November 6, 2015

Racism DiscussionNueva is taking steps to ensure students are socially conscious about important issues facing the United States today, including racism.

Upper School students recently viewed the film I’m Not a Racist…Am I?, a documentary about how the next generation is going to confront racism.

The filmmakers asked 12 New York City teenagers to come together for one school year and one summer to discuss race and privilege in a series of workshops and in conversations with friends and family members. The hope was that by documenting their experience, the film would inspire others to recognize and interrupt racism in their own lives.

The documentary is also a part of a larger initiative — Deconstructing Race, developed by The Calhoun School — to create a platform to encourage people to start talking — and doing — something about structural, systemic racism.

“The goal of this film and this project and this work is to fix our society,” producer André Robert Lee said. “It’s not to make people feel bad.”

During a question and answer session, students said they experienced a variety of emotions after viewing the documentary including guilty, inspired, wary, enlightened, privileged, and confused.

“I thought it was interesting to get the perspective of other teenagers because it’s an issue that affects everyone, but it’s mostly adults who are talking about it,” eleventh-grader Saira Y. said. “It was also interesting they had people of different races and ethnicities talking about it instead of just one group.”

“I absolutely loved it,” eleventh-grader Phaedra P. said. “It really clearly explained the definition of racism. … I liked that it was a very organic and honest discussion.”

According to the filmmakers, racism is defined as prejudice plus power, and based on this definition, only white people are racist in the United States. Any of the other groups of people in the United States who may be prejudiced don’t have power. Power is considered access and the ability to make change, the filmmakers said.

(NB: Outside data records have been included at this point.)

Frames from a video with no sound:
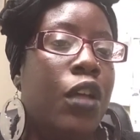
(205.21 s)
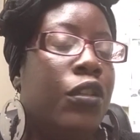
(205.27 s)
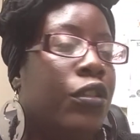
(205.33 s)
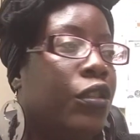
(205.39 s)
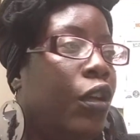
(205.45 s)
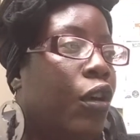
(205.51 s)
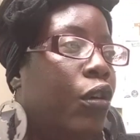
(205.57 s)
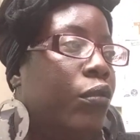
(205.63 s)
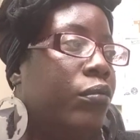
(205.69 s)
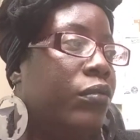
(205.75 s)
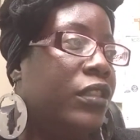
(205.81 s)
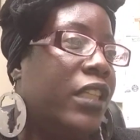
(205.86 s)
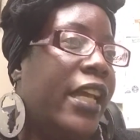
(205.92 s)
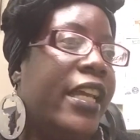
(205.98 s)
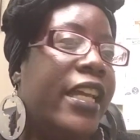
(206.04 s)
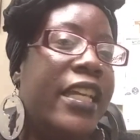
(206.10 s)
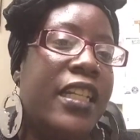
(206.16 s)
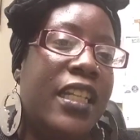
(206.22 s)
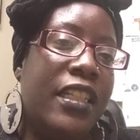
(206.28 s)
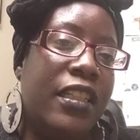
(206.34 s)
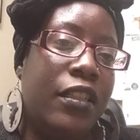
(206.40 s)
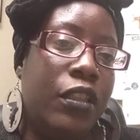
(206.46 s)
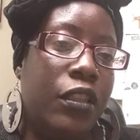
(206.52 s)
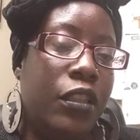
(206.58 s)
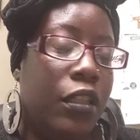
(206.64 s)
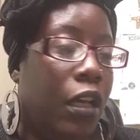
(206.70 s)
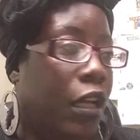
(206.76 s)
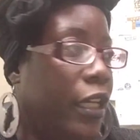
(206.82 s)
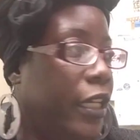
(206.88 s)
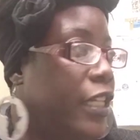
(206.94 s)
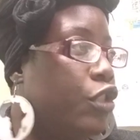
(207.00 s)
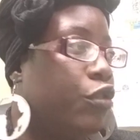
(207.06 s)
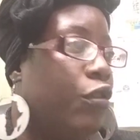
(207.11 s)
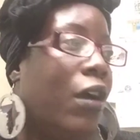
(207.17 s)
So Satan,
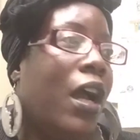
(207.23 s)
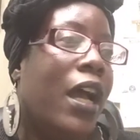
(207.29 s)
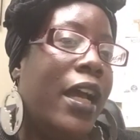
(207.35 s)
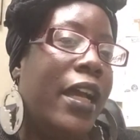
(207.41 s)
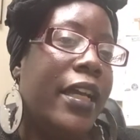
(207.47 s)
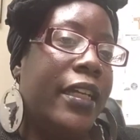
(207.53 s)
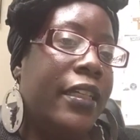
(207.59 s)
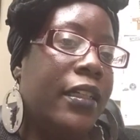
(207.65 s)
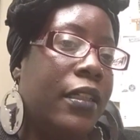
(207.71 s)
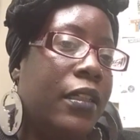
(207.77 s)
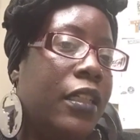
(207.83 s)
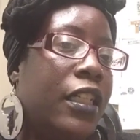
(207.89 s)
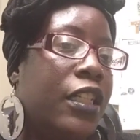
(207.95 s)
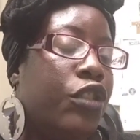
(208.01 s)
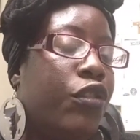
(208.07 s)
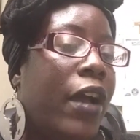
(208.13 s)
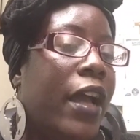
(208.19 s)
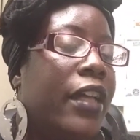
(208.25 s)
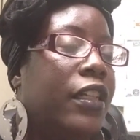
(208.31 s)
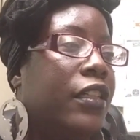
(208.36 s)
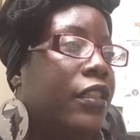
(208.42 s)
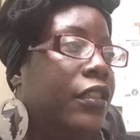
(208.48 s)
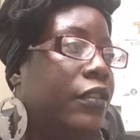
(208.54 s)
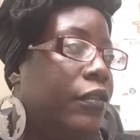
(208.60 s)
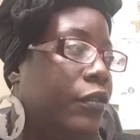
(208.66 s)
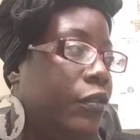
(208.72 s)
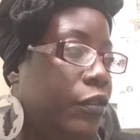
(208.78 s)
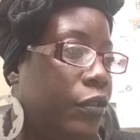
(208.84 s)
he tried to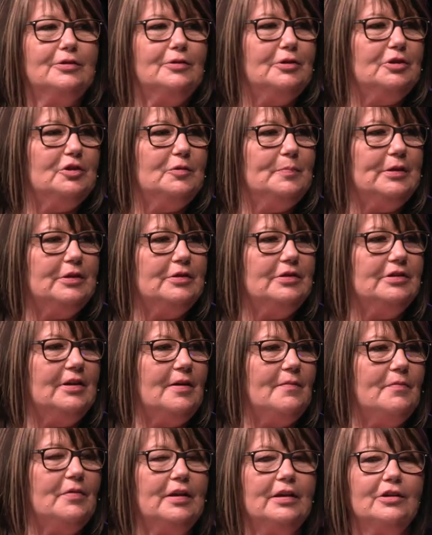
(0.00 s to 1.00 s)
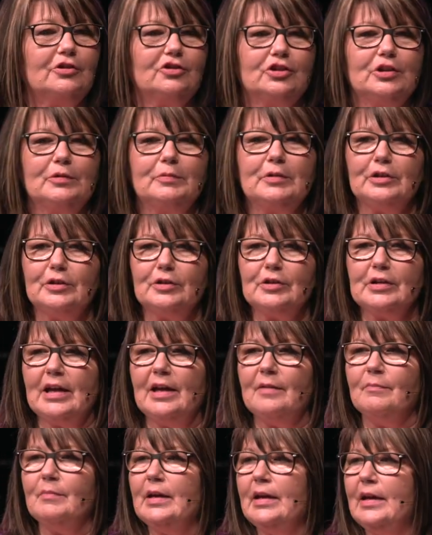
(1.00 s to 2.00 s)
or spills something, she will look
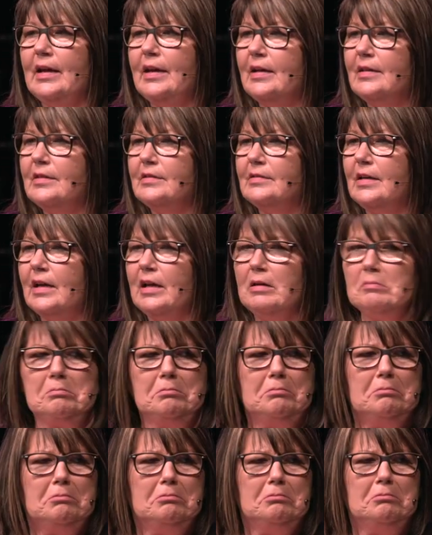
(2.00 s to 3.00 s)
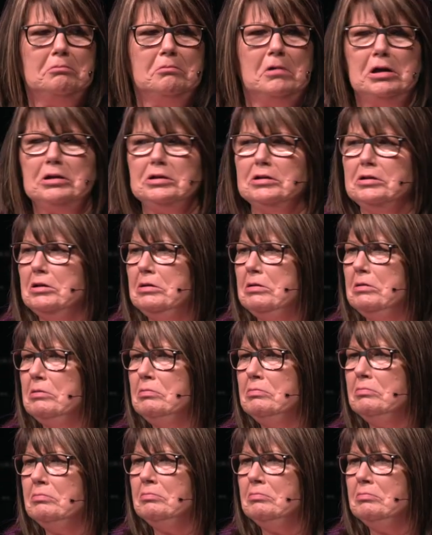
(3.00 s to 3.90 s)
at me and say, "What do?"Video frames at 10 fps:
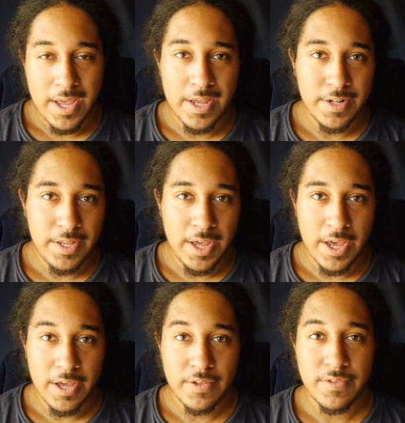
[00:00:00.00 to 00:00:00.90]
And
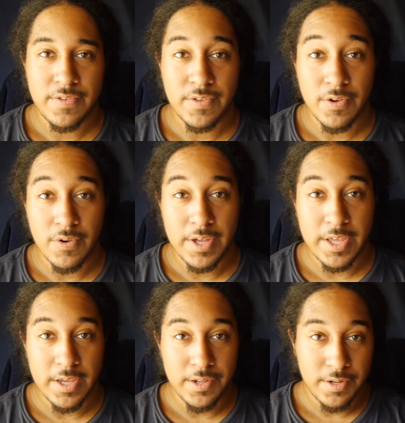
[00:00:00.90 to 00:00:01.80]
yeah, so
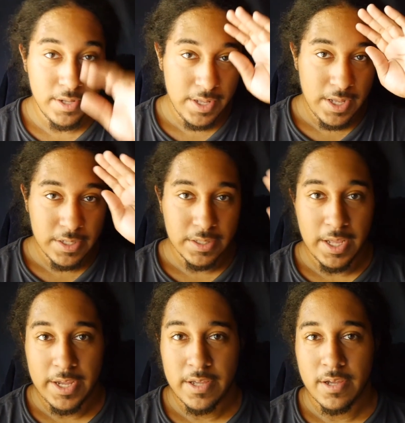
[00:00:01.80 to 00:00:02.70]
again,
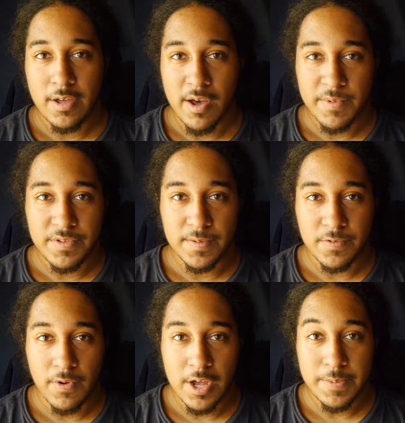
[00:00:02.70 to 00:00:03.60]
like, comment,
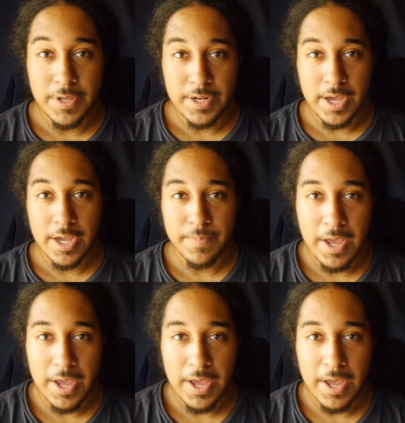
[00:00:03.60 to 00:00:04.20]
subscribe, and I'm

In class discussions, students talked about microaggressions — the things people do or say that they may or may not intend to be hurtful, but they happen — many times each day — for example, crossing the street when an African American male approaches them while walking on a public sidewalk.  The subtle message is that you are dangerous/harmful/scary/aggressive. They also discussed the fact that societal norms are not always synchronized with current behavior, such as using derogatory words colloquially, said Hillary Freeman, the ninth grade dean and an advisor.

“It was an excellent way to start the discussion. The movie was provocative and hit our collective emotional core hard; in different ways,” Freeman said. “The conversations were definitely rich, open and without fear of reprisal, but short. It would have been great if we were able to continue the discussions. On a topic so vast and so deeply routed in our American ethos, it needs to be viewed as a year long or semester-long learning opportunity rather than just a movie and one discussion.

“It was so impactful that regardless of what we do next people will remember that movie, ” she added.

The filmmakers have held screenings at more than 125 schools around the country. The documentary debuted last fall.

“Each community is different,” Lee said. “There is a 95 percent success rate with communities engaging in conversation. What makes it work is they see young people have a conversation. I think that makes people more comfortable.”